Task: Keep the wording of every entry exactly as it is while leaving the pictures out of your copy.

Provided entries:
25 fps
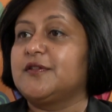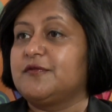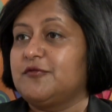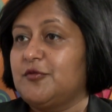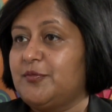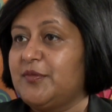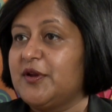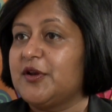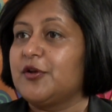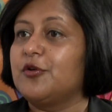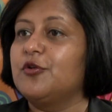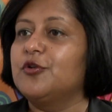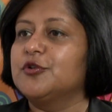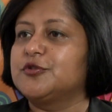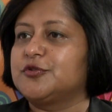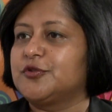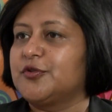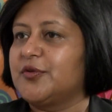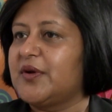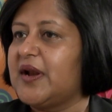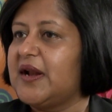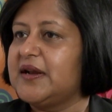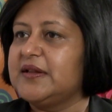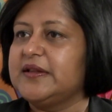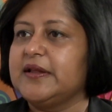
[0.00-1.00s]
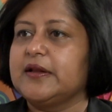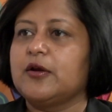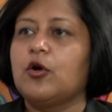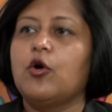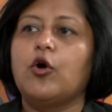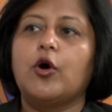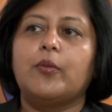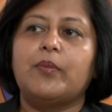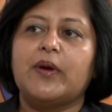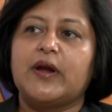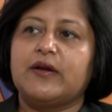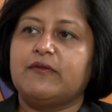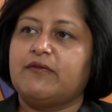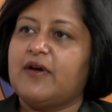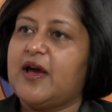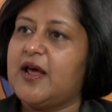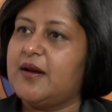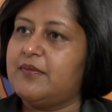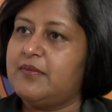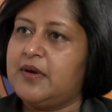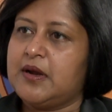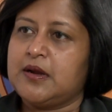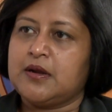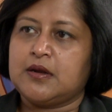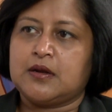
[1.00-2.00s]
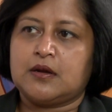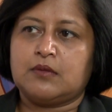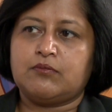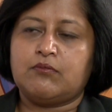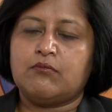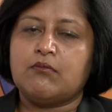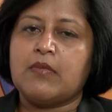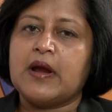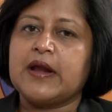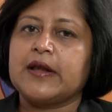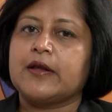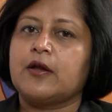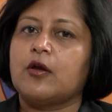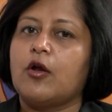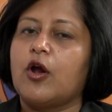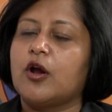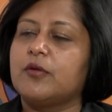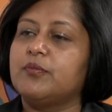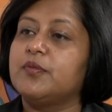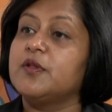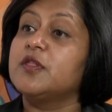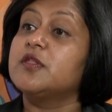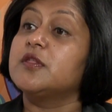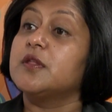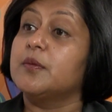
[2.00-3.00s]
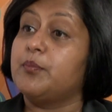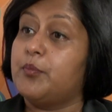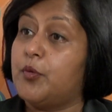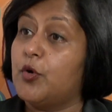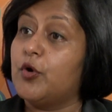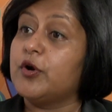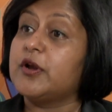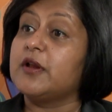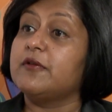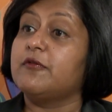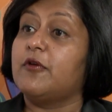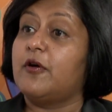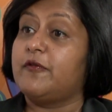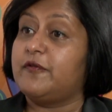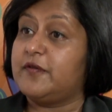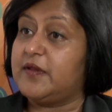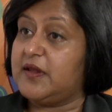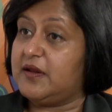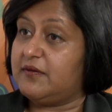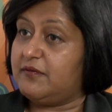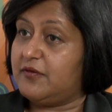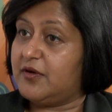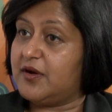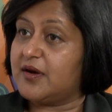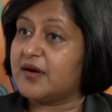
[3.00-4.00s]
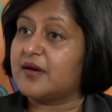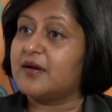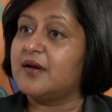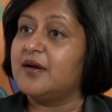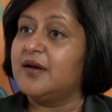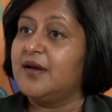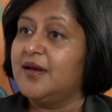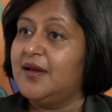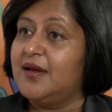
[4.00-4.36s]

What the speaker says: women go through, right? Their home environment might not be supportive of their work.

Result:
25 fps
[0.00-1.00s]
[1.00-2.00s]
[2.00-3.00s]
[3.00-4.00s]
[4.00-4.36s]

What the speaker says: women go through, right? Their home environment might not be supportive of their work.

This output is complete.